- _DESCRIPTION OF THE TASK_
The lines from the one holding "[0:00.00-0:01.07]" through the end of the records below are to be written out exactly, and nothing else; pictures are to be left out.

- _EXTRACTED ENTRIES_
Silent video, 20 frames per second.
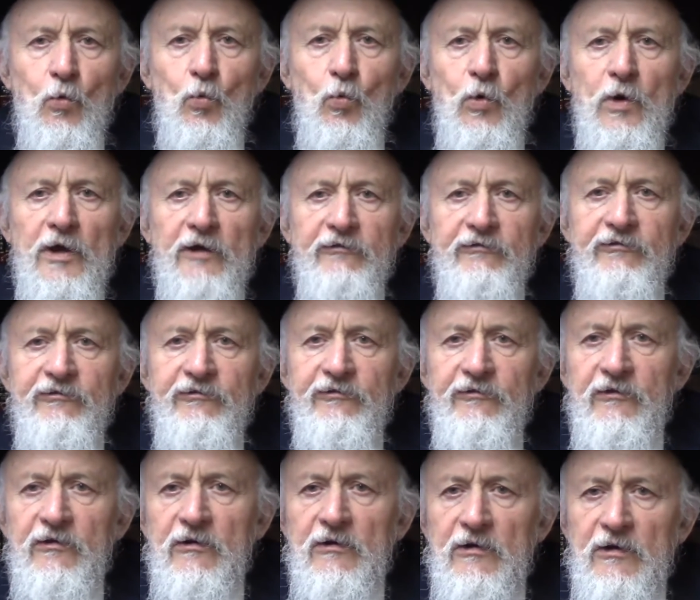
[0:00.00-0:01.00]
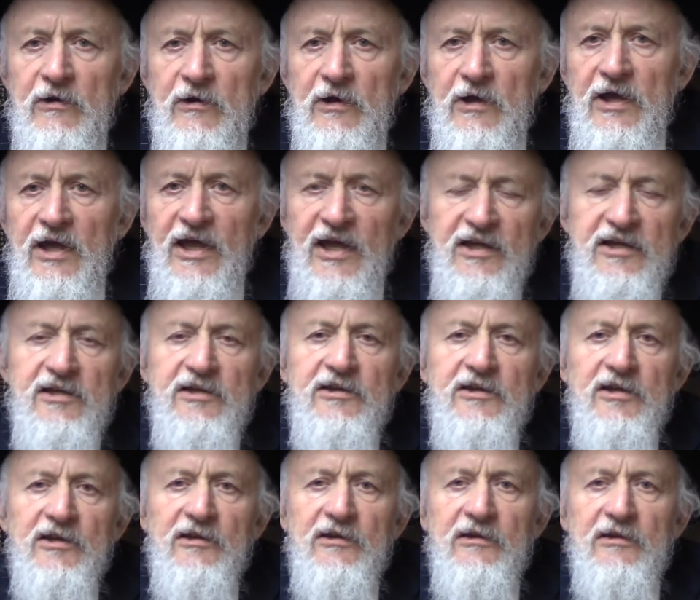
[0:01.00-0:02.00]
we have
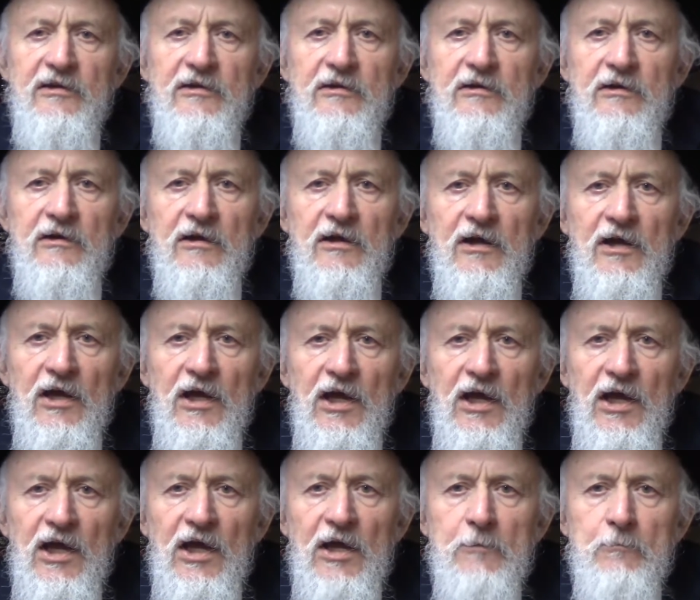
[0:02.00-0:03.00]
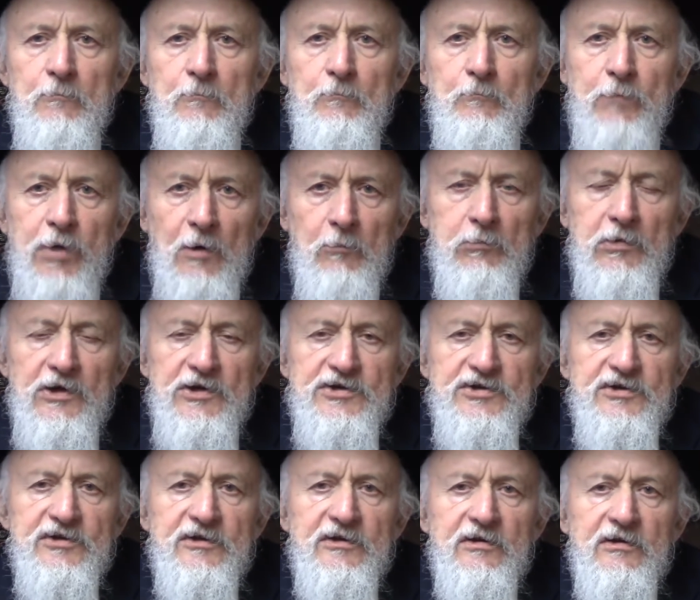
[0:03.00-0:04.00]
edited and
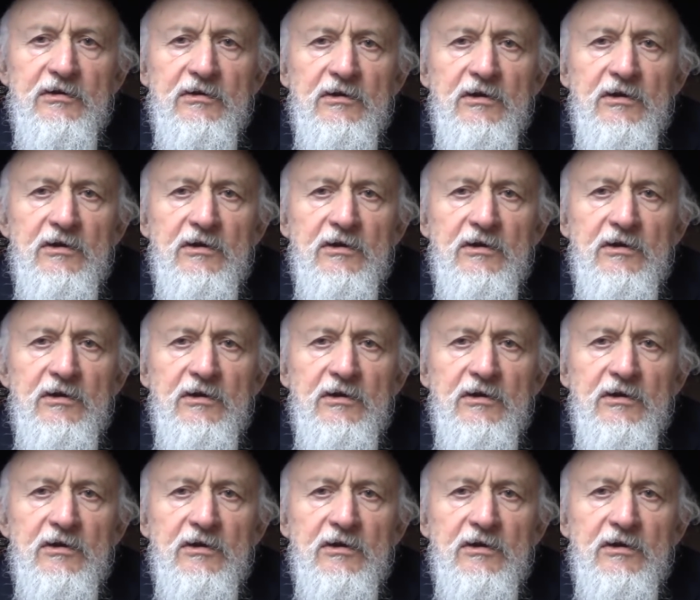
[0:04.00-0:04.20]
published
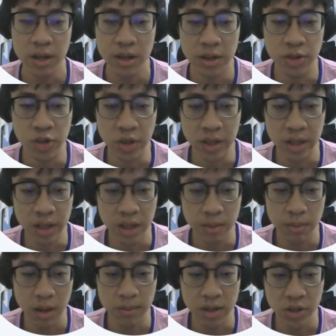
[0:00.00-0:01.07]
The journal
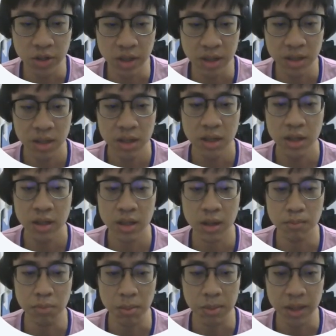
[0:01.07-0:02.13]
publishes the
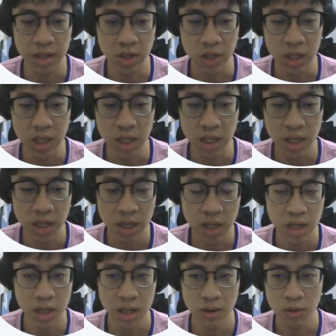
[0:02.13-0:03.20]
publication
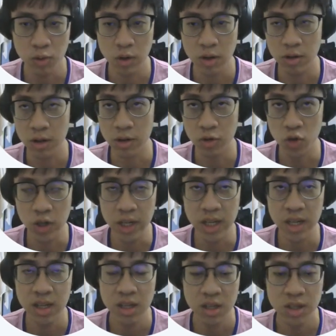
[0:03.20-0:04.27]
year
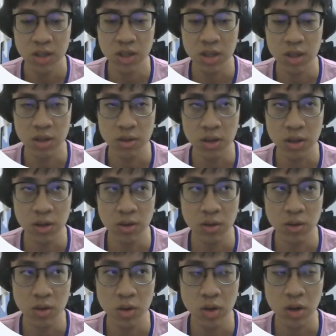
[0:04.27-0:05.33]
2023,
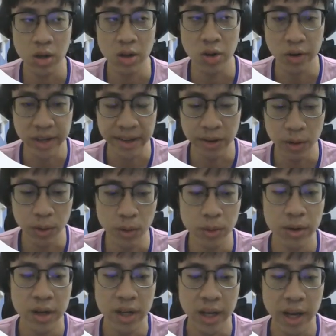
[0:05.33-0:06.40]
still not that old,
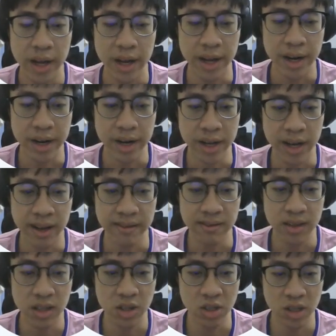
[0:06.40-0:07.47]
and the
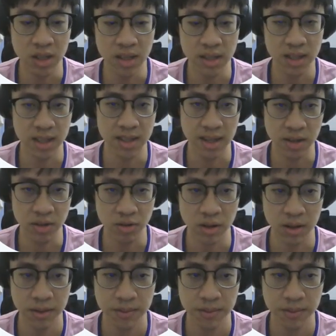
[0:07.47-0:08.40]
affiliations, etc.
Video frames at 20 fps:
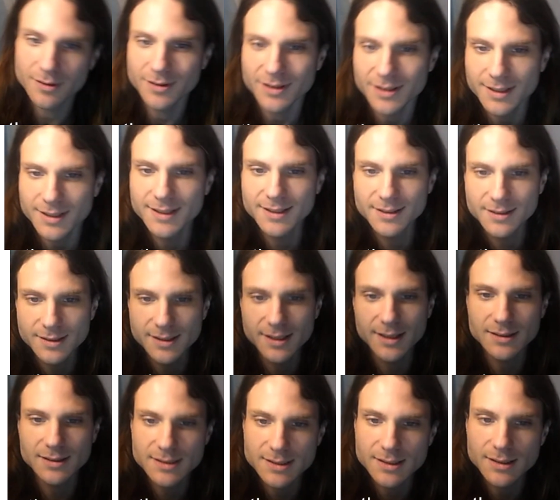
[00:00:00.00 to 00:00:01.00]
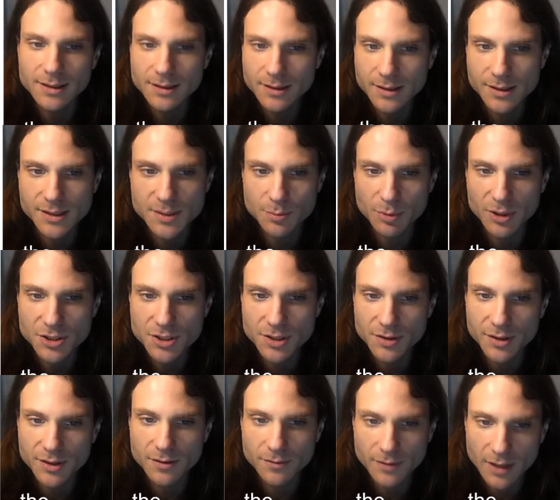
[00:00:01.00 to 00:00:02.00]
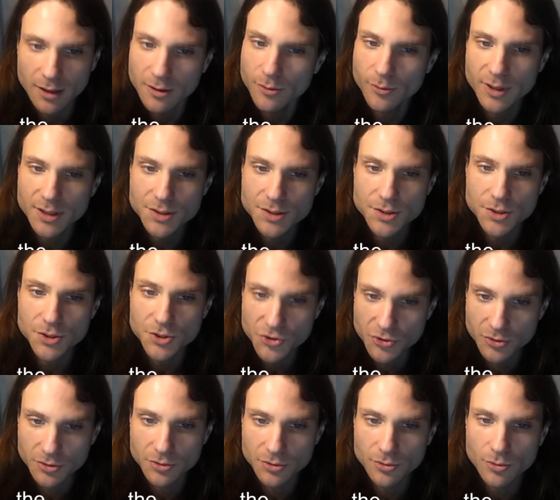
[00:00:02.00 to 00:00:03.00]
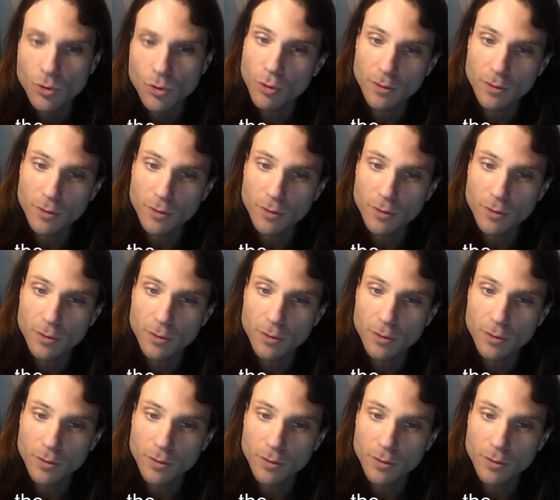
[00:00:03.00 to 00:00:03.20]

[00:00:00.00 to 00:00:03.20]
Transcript: indicates that any expression that evaluates to true or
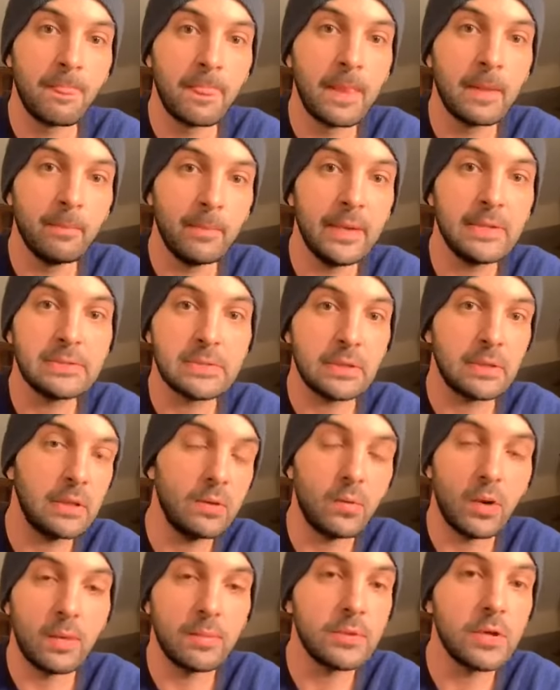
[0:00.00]
basically
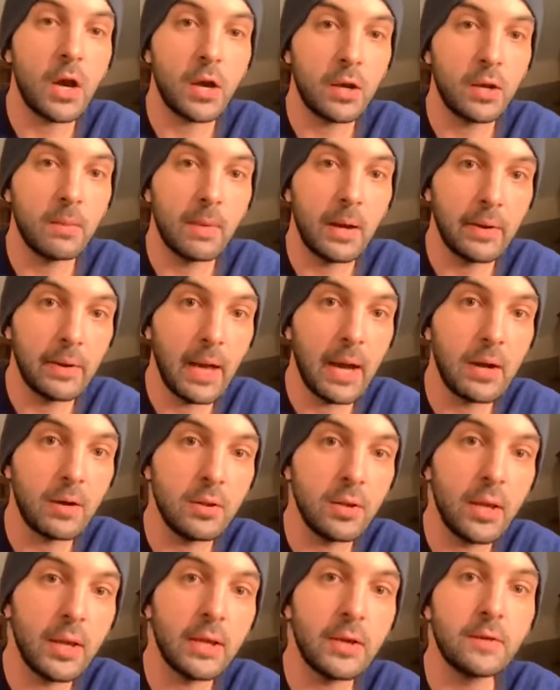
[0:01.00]
what I'm talking about now,
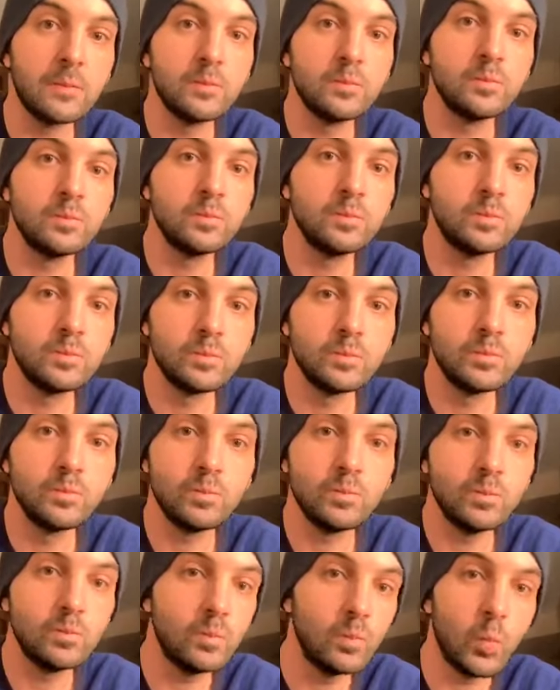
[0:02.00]
like,
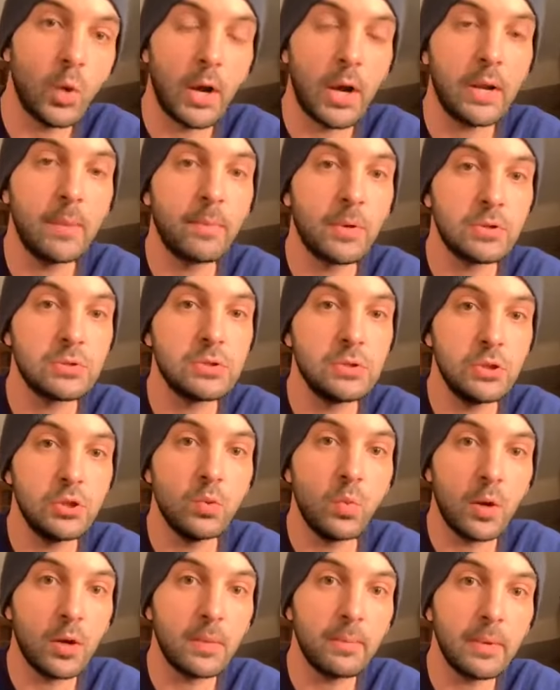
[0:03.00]
what kind of person do you
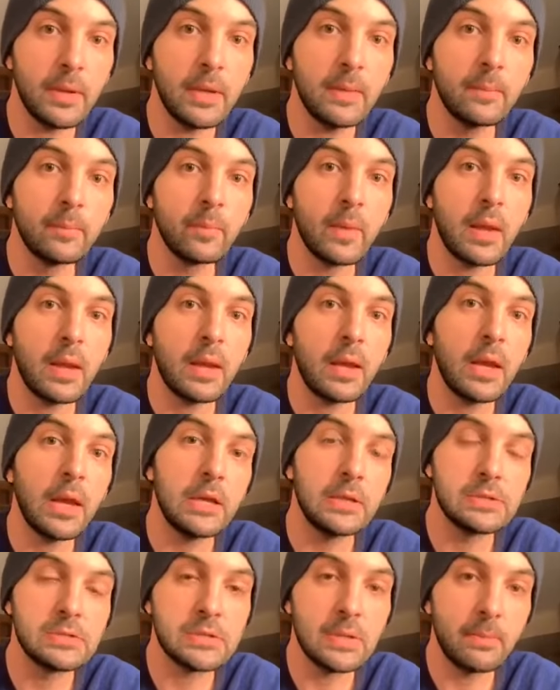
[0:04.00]
want to be?
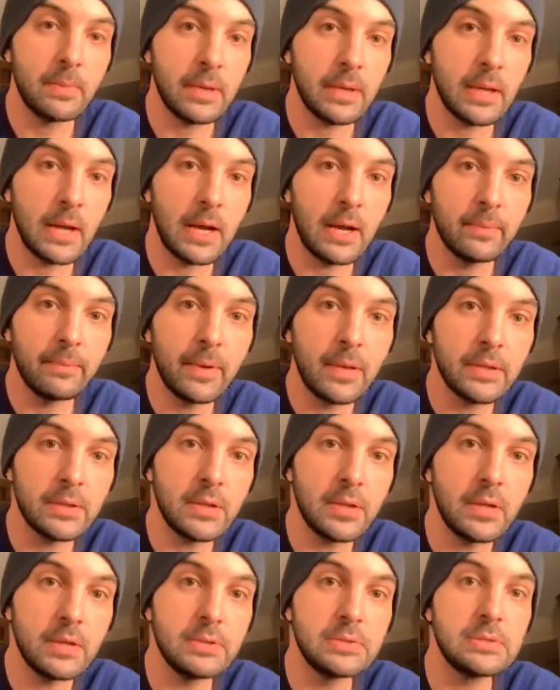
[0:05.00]
And somebody commented
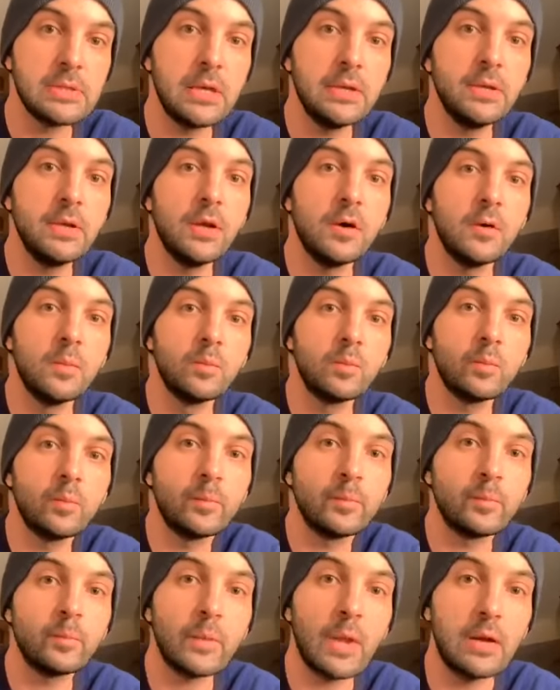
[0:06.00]
and said,
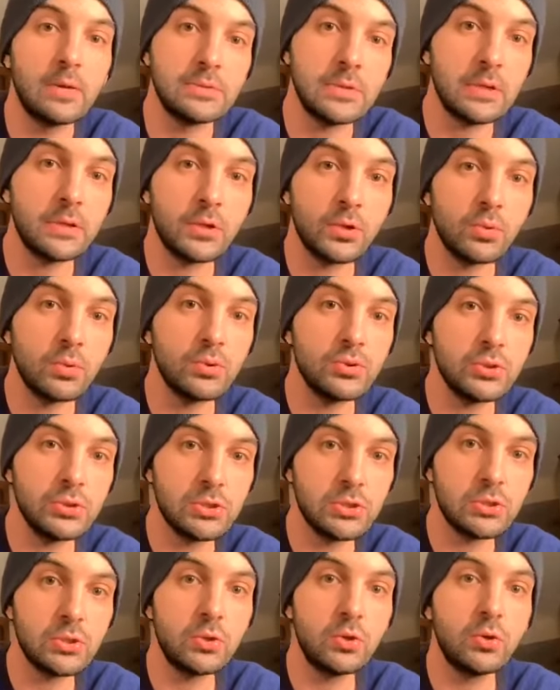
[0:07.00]
I was at the grocery
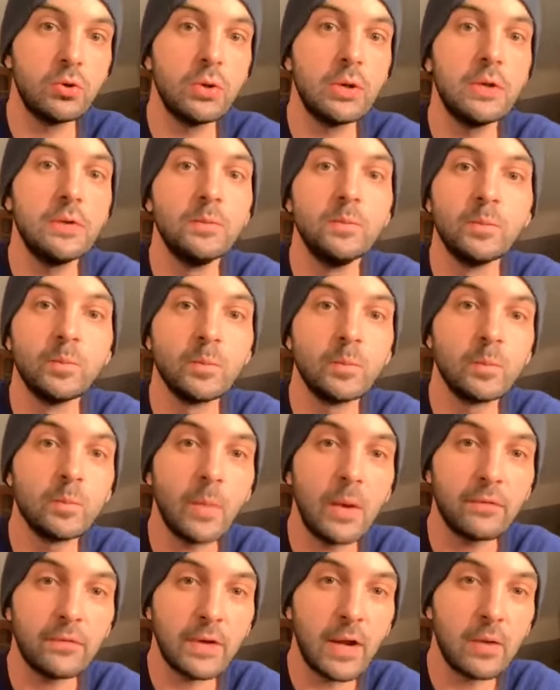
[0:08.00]
store and I
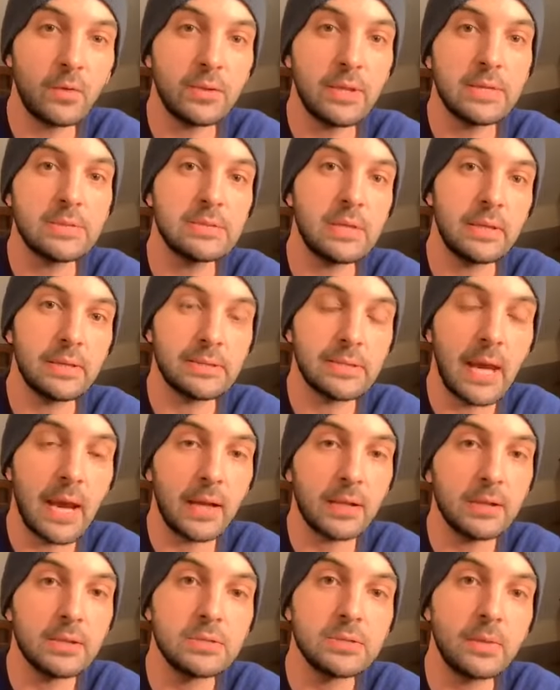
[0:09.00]
forgot what they said
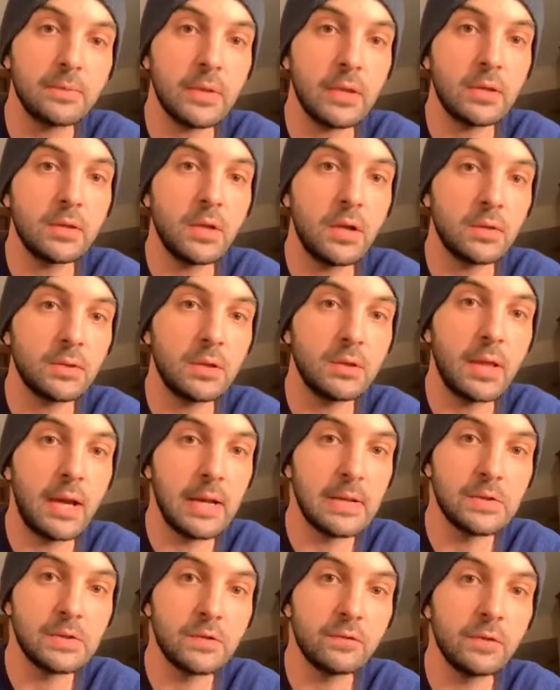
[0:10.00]
exactly. Something along the
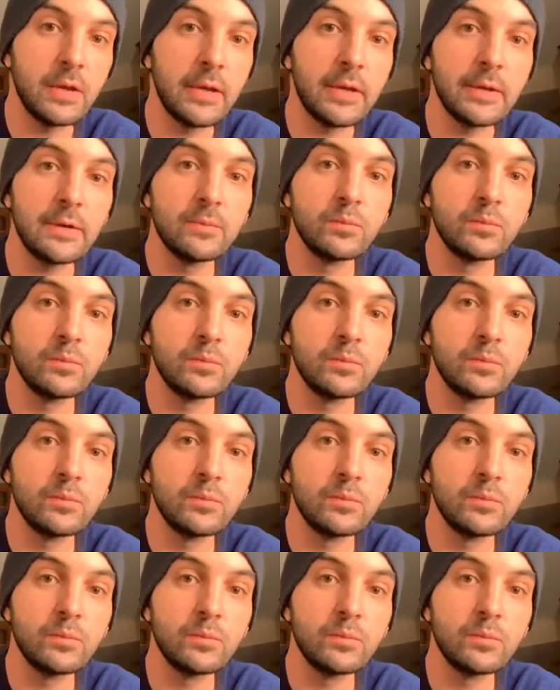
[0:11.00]
lines of like,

- _ANSWER TO THIS EXERCISE_
[0:00.00-0:01.07]
The journal
[0:01.07-0:02.13]
publishes the
[0:02.13-0:03.20]
publication
[0:03.20-0:04.27]
year
[0:04.27-0:05.33]
2023,
[0:05.33-0:06.40]
still not that old,
[0:06.40-0:07.47]
and the
[0:07.47-0:08.40]
affiliations, etc.
Video frames at 20 fps:
[00:00:00.00 to 00:00:01.00]
[00:00:01.00 to 00:00:02.00]
[00:00:02.00 to 00:00:03.00]
[00:00:03.00 to 00:00:03.20]

[00:00:00.00 to 00:00:03.20]
Transcript: indicates that any expression that evaluates to true or
[0:00.00]
basically
[0:01.00]
what I'm talking about now,
[0:02.00]
like,
[0:03.00]
what kind of person do you
[0:04.00]
want to be?
[0:05.00]
And somebody commented
[0:06.00]
and said,
[0:07.00]
I was at the grocery
[0:08.00]
store and I
[0:09.00]
forgot what they said
[0:10.00]
exactly. Something along the
[0:11.00]
lines of like,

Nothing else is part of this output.